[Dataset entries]
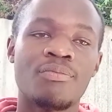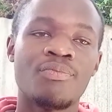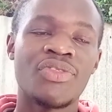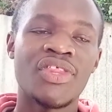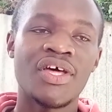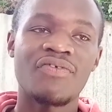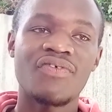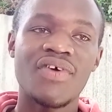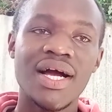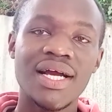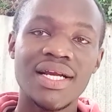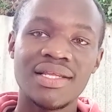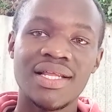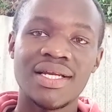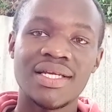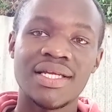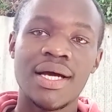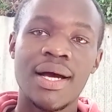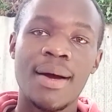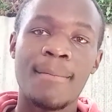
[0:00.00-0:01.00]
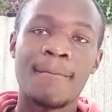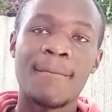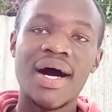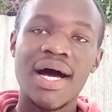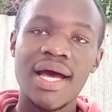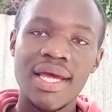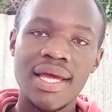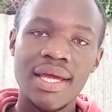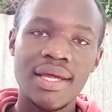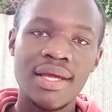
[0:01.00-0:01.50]
the fact that
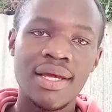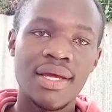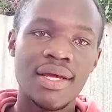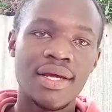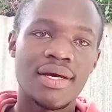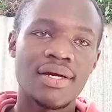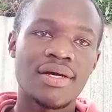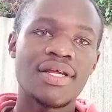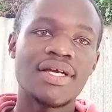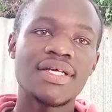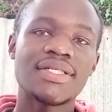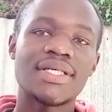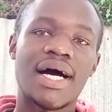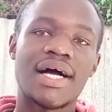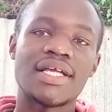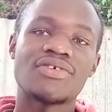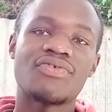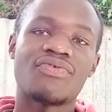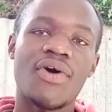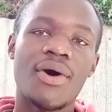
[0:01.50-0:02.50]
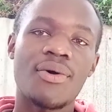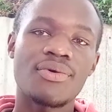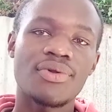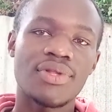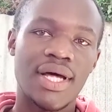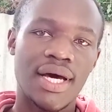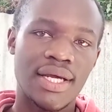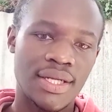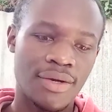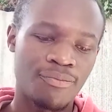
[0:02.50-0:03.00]
my research found
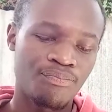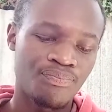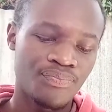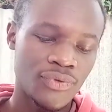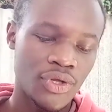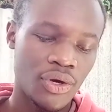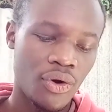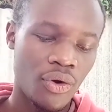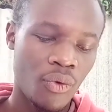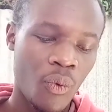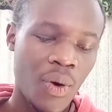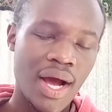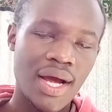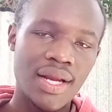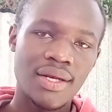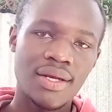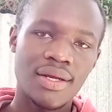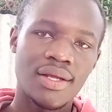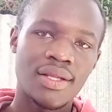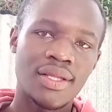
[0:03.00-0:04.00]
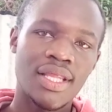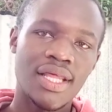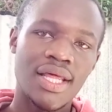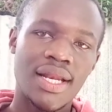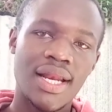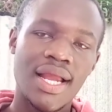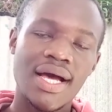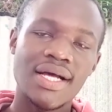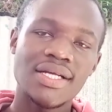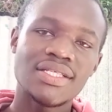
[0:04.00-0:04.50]
that the
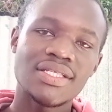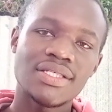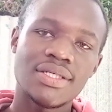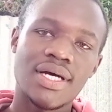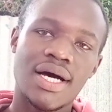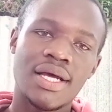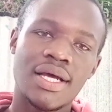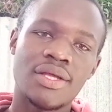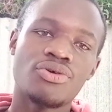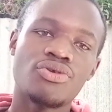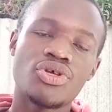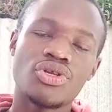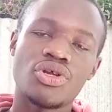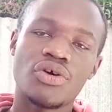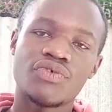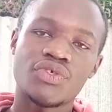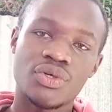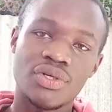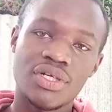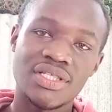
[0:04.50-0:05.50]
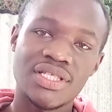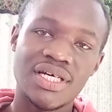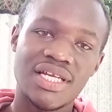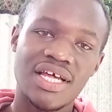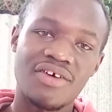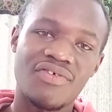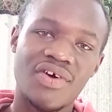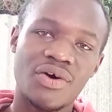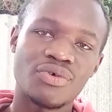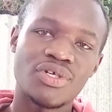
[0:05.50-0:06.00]
last unit of storage that
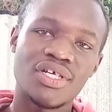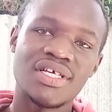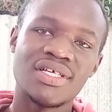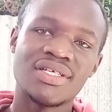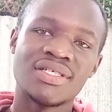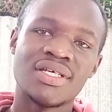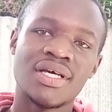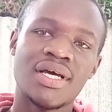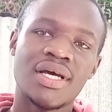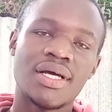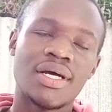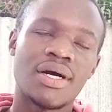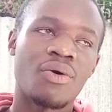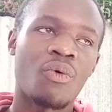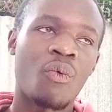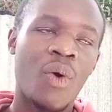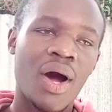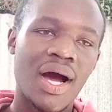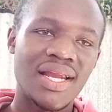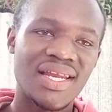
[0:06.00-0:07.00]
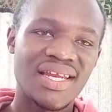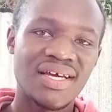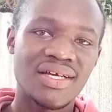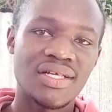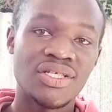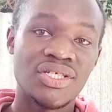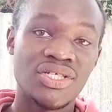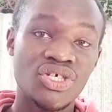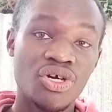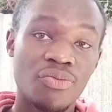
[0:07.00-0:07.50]
I found is 1
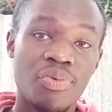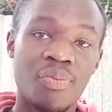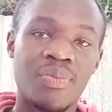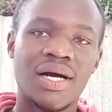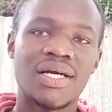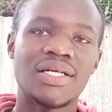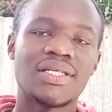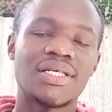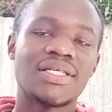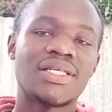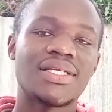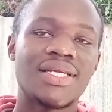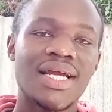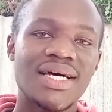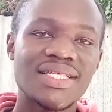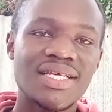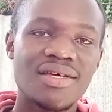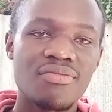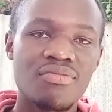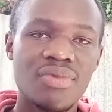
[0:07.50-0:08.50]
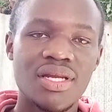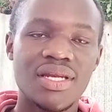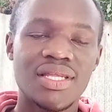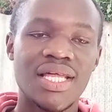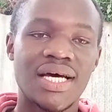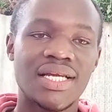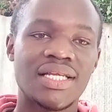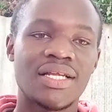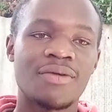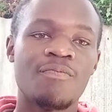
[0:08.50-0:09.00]
Jobbyte. It doesn't mean
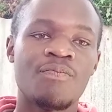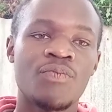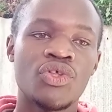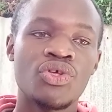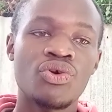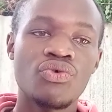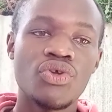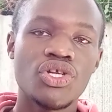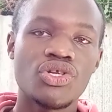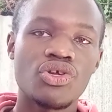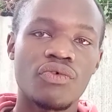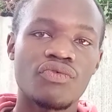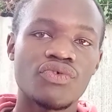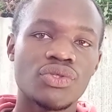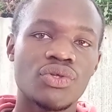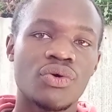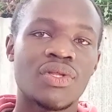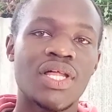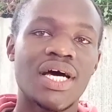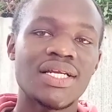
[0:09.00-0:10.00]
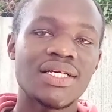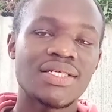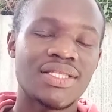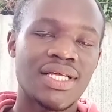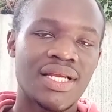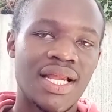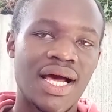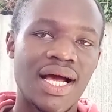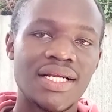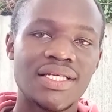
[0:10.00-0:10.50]
that unit of storage that is
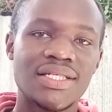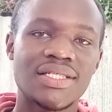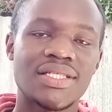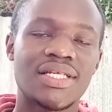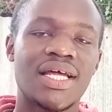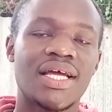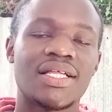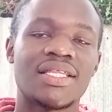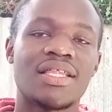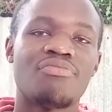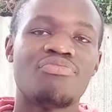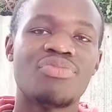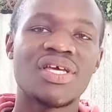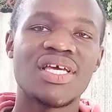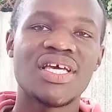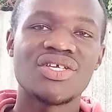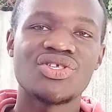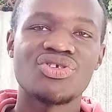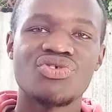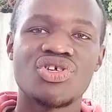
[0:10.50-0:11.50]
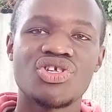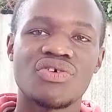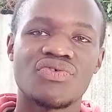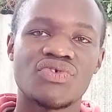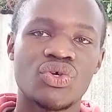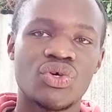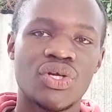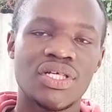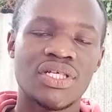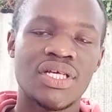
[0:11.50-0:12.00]
the last, like the biggest unit of
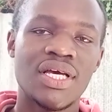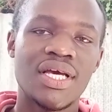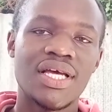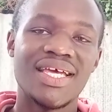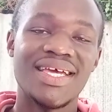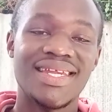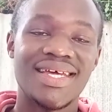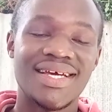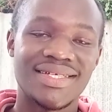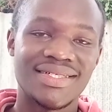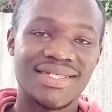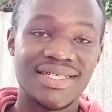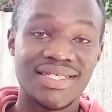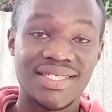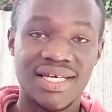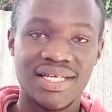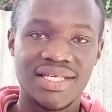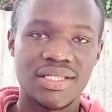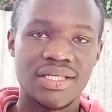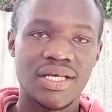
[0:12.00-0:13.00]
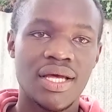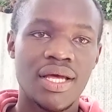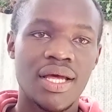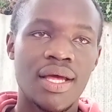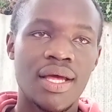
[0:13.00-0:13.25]
storage in existence.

Exercise goal
A faithful, word-for-word copy of the data is needed; the pictures should not appear in it.

Exercise result
[0:00.00-0:01.00]
[0:01.00-0:01.50]
the fact that
[0:01.50-0:02.50]
[0:02.50-0:03.00]
my research found
[0:03.00-0:04.00]
[0:04.00-0:04.50]
that the
[0:04.50-0:05.50]
[0:05.50-0:06.00]
last unit of storage that
[0:06.00-0:07.00]
[0:07.00-0:07.50]
I found is 1
[0:07.50-0:08.50]
[0:08.50-0:09.00]
Jobbyte. It doesn't mean
[0:09.00-0:10.00]
[0:10.00-0:10.50]
that unit of storage that is
[0:10.50-0:11.50]
[0:11.50-0:12.00]
the last, like the biggest unit of
[0:12.00-0:13.00]
[0:13.00-0:13.25]
storage in existence.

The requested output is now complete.